Collected data entries
*****

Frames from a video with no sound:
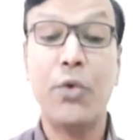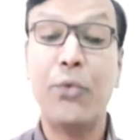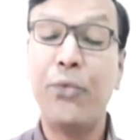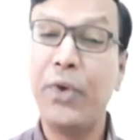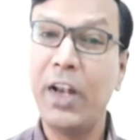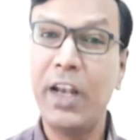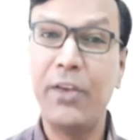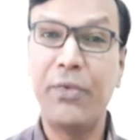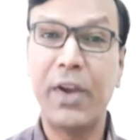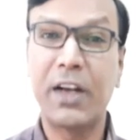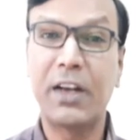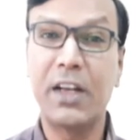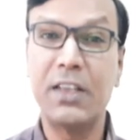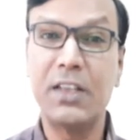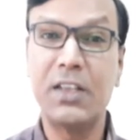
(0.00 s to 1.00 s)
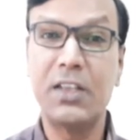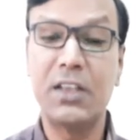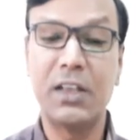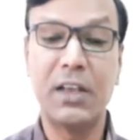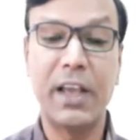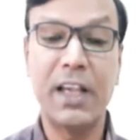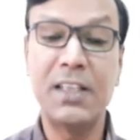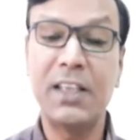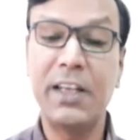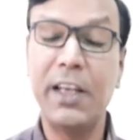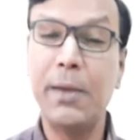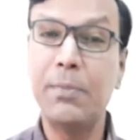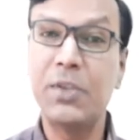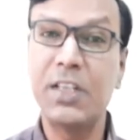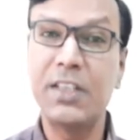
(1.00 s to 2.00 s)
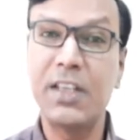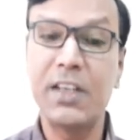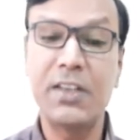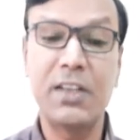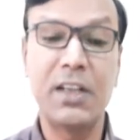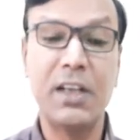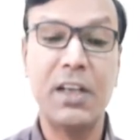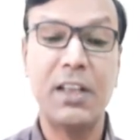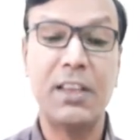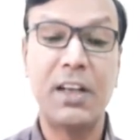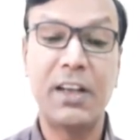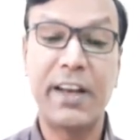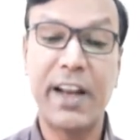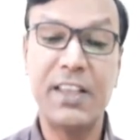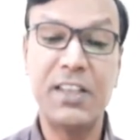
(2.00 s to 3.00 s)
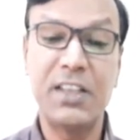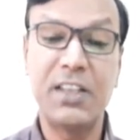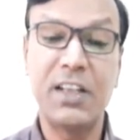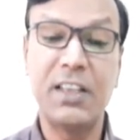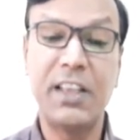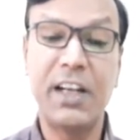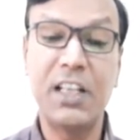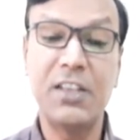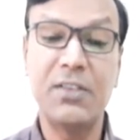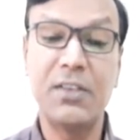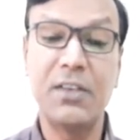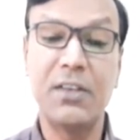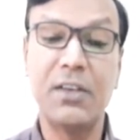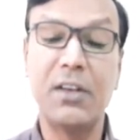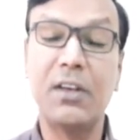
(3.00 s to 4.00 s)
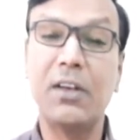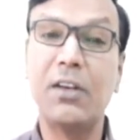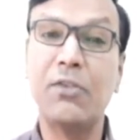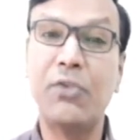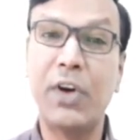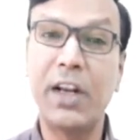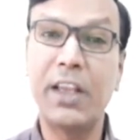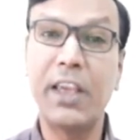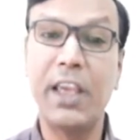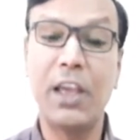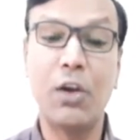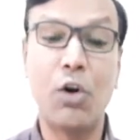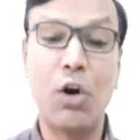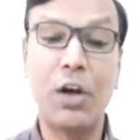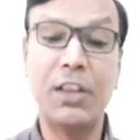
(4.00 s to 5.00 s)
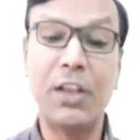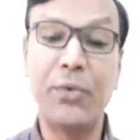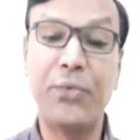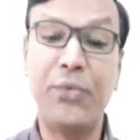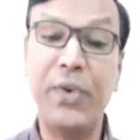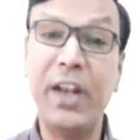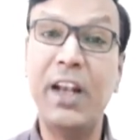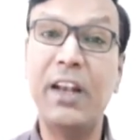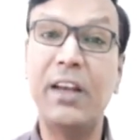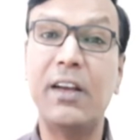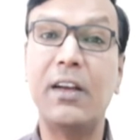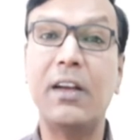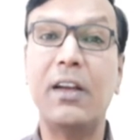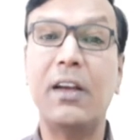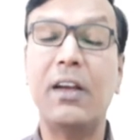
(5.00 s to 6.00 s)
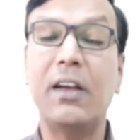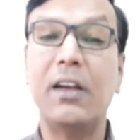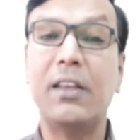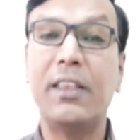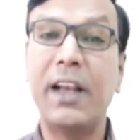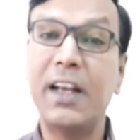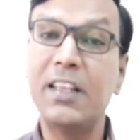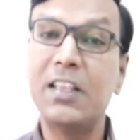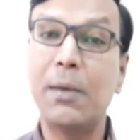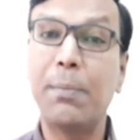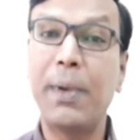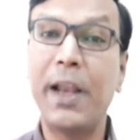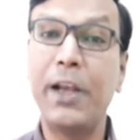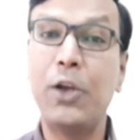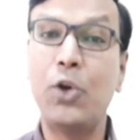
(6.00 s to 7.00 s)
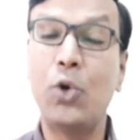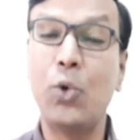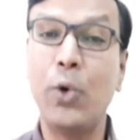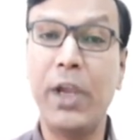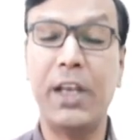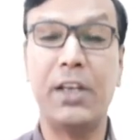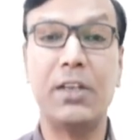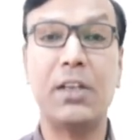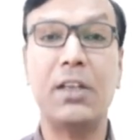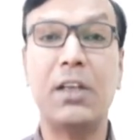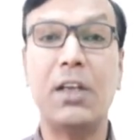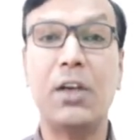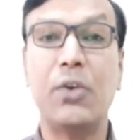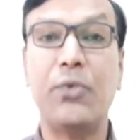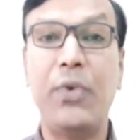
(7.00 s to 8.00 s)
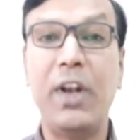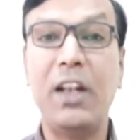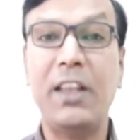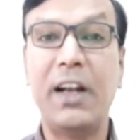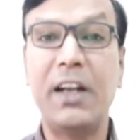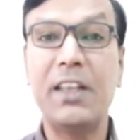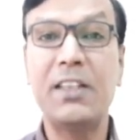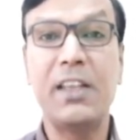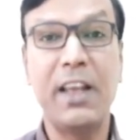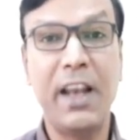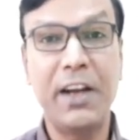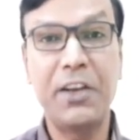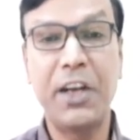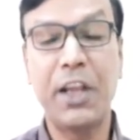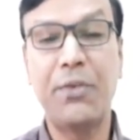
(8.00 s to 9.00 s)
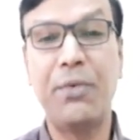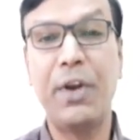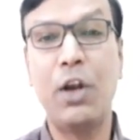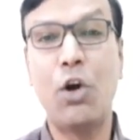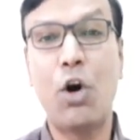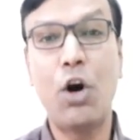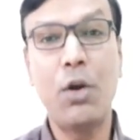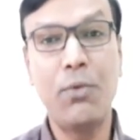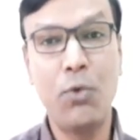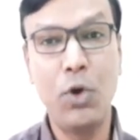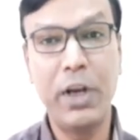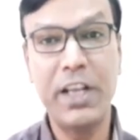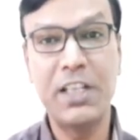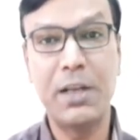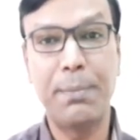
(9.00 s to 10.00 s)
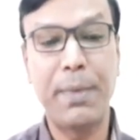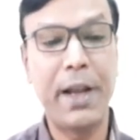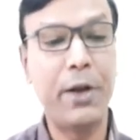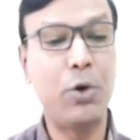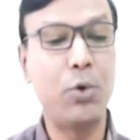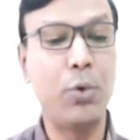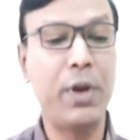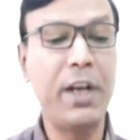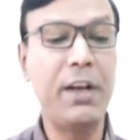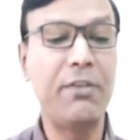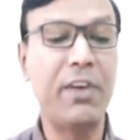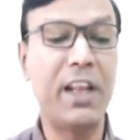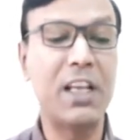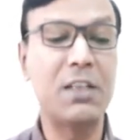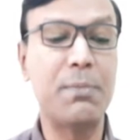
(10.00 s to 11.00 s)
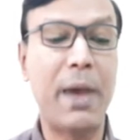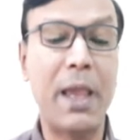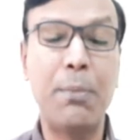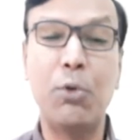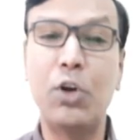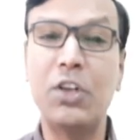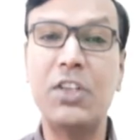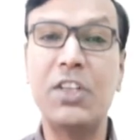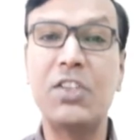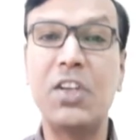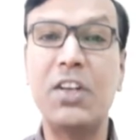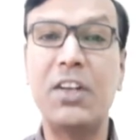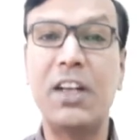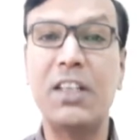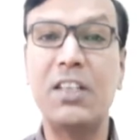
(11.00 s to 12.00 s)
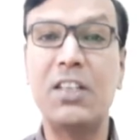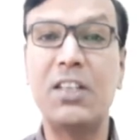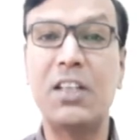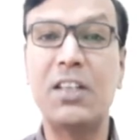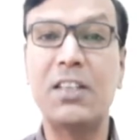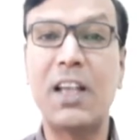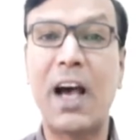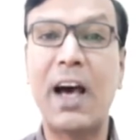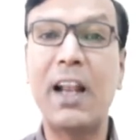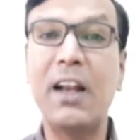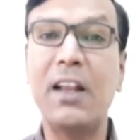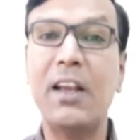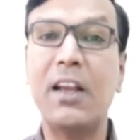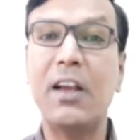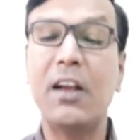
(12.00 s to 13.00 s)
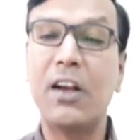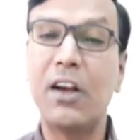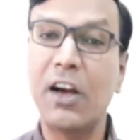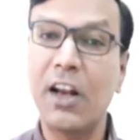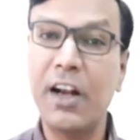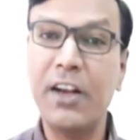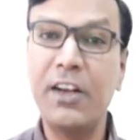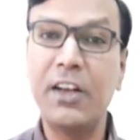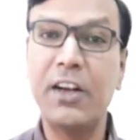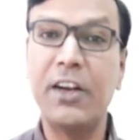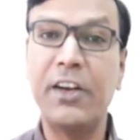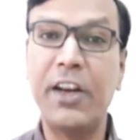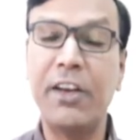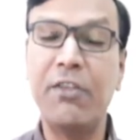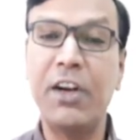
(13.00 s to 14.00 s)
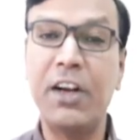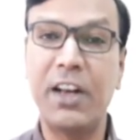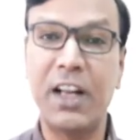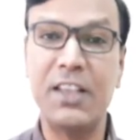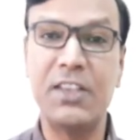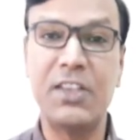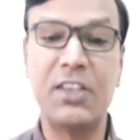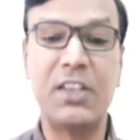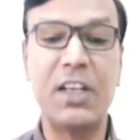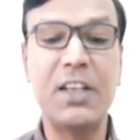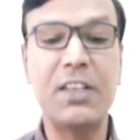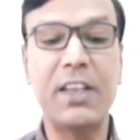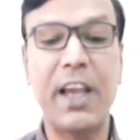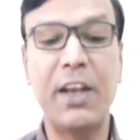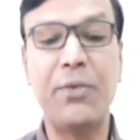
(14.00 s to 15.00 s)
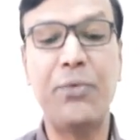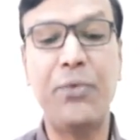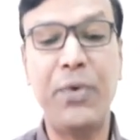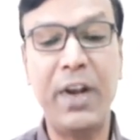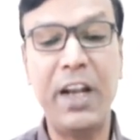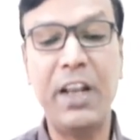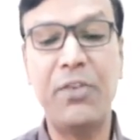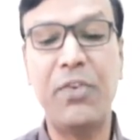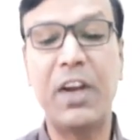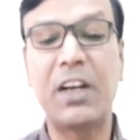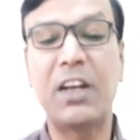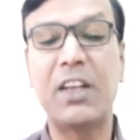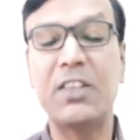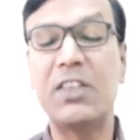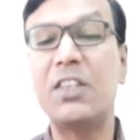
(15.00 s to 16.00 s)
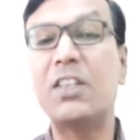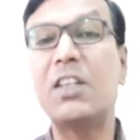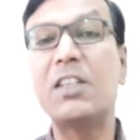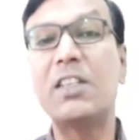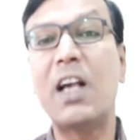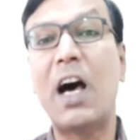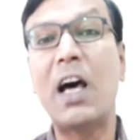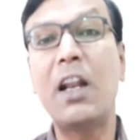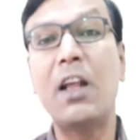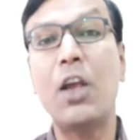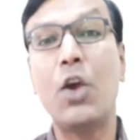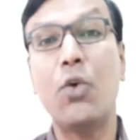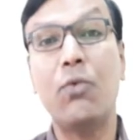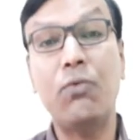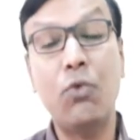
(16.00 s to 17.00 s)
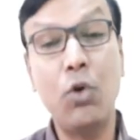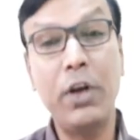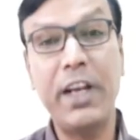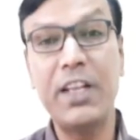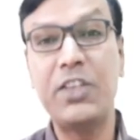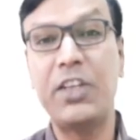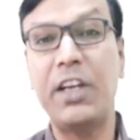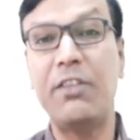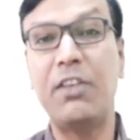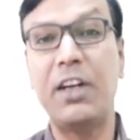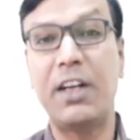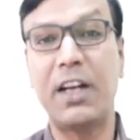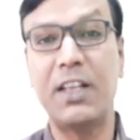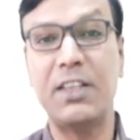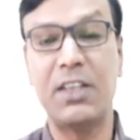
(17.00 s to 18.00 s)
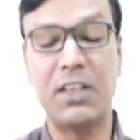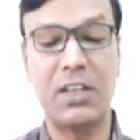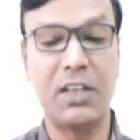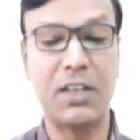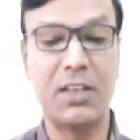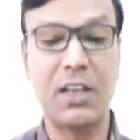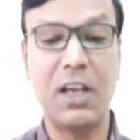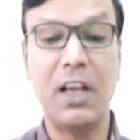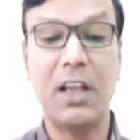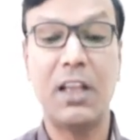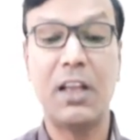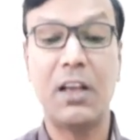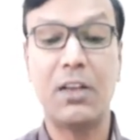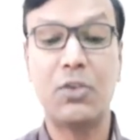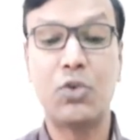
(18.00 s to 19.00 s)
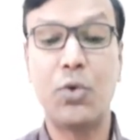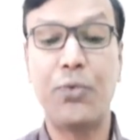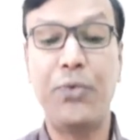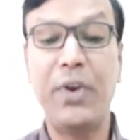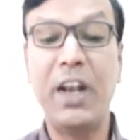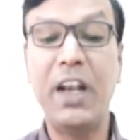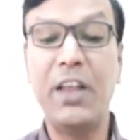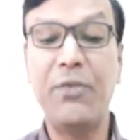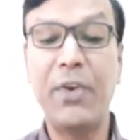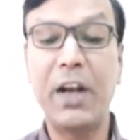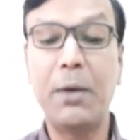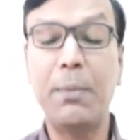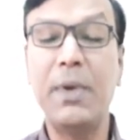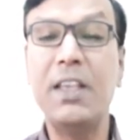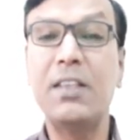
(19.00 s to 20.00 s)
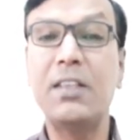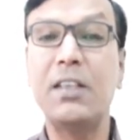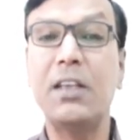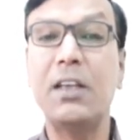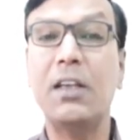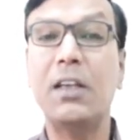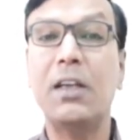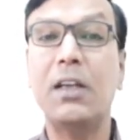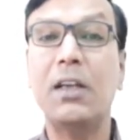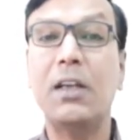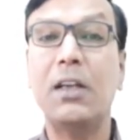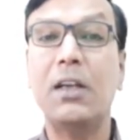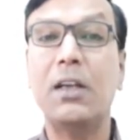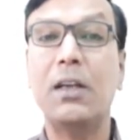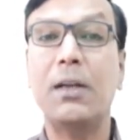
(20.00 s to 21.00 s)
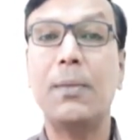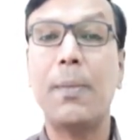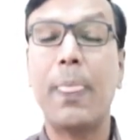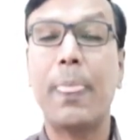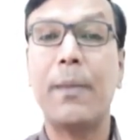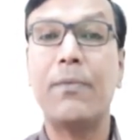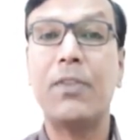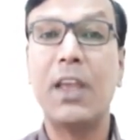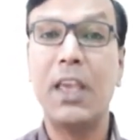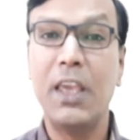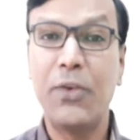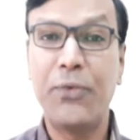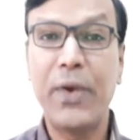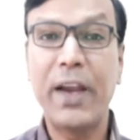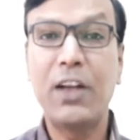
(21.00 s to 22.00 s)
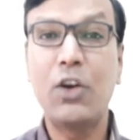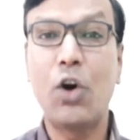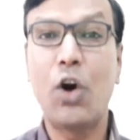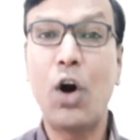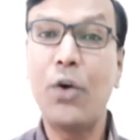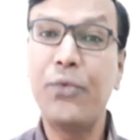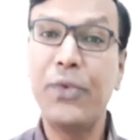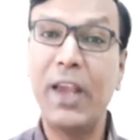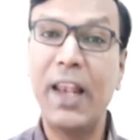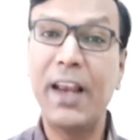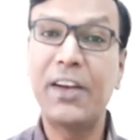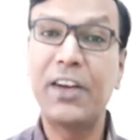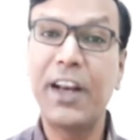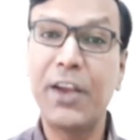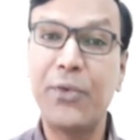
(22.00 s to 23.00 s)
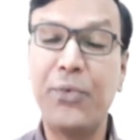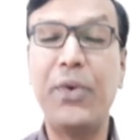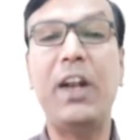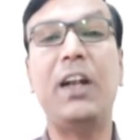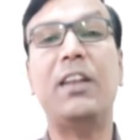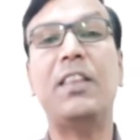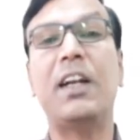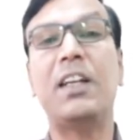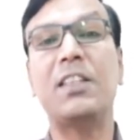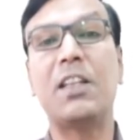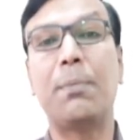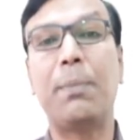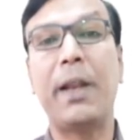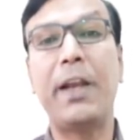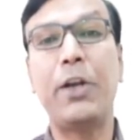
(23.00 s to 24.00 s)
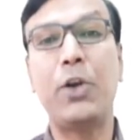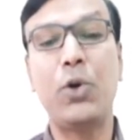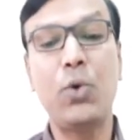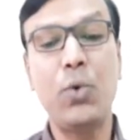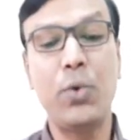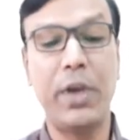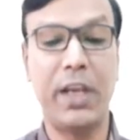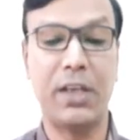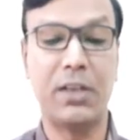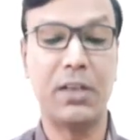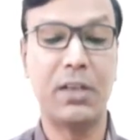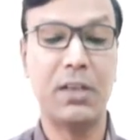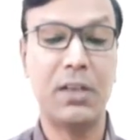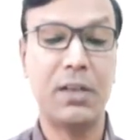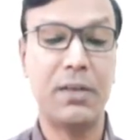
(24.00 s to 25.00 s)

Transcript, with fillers: Field effect transistor. As the name suggests, the transistor that is working on the field that is applied to it field that is electric field or voltage applied to it whereas bipolar junction transistors are current driven transistors and field effect transistors are voltage driven transistors. So, field effect means the effect of electric field that is applied to it.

*****

- Task objective -
What lines in the records contain the word "with"? Return each one.

- Written answer -
Frames from a video with no sound:
Transcript, with fillers: Field effect transistor. As the name suggests, the transistor that is working on the field that is applied to it field that is electric field or voltage applied to it whereas bipolar junction transistors are current driven transistors and field effect transistors are voltage driven transistors. So, field effect means the effect of electric field that is applied to it.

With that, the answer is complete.